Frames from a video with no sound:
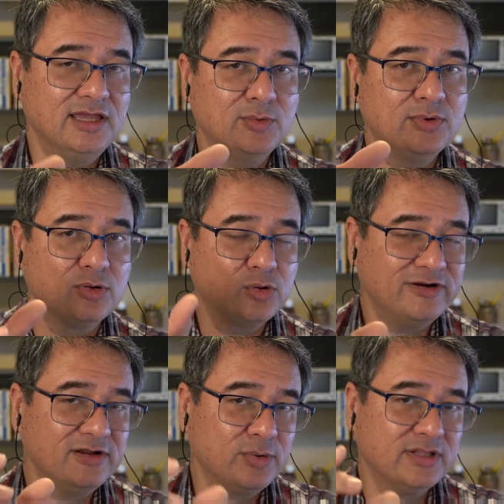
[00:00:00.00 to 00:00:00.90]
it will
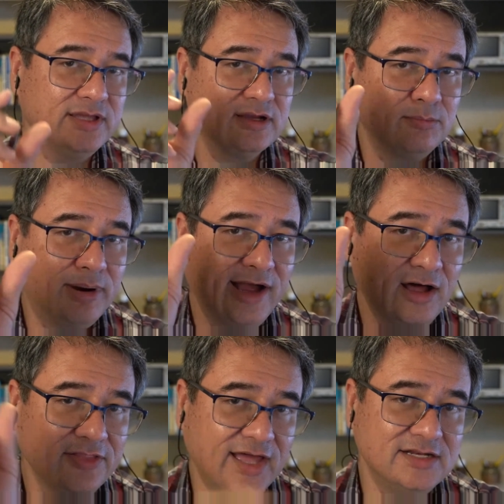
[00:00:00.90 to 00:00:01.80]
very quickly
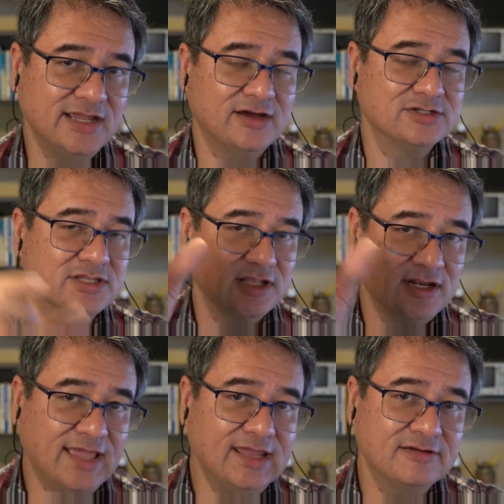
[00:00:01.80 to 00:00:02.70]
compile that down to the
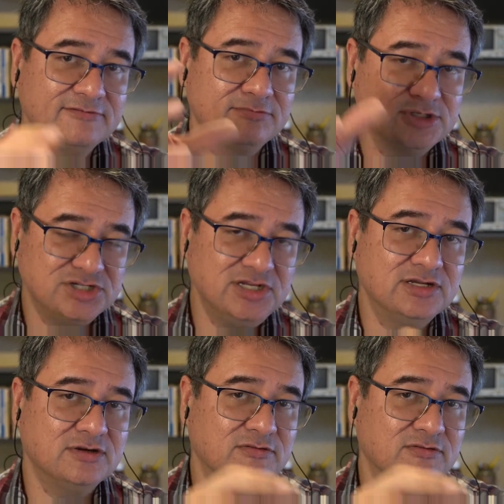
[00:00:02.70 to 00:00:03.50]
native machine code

WHAT TO PRODUCE: Nothing but the lines from the one containing "[00:00:00.90 to 00:00:01.80]" through the last line of the records above should appear, each repeated exactly, with no pictures.

EXERCISE SOLUTION:
[00:00:00.90 to 00:00:01.80]
very quickly
[00:00:01.80 to 00:00:02.70]
compile that down to the
[00:00:02.70 to 00:00:03.50]
native machine code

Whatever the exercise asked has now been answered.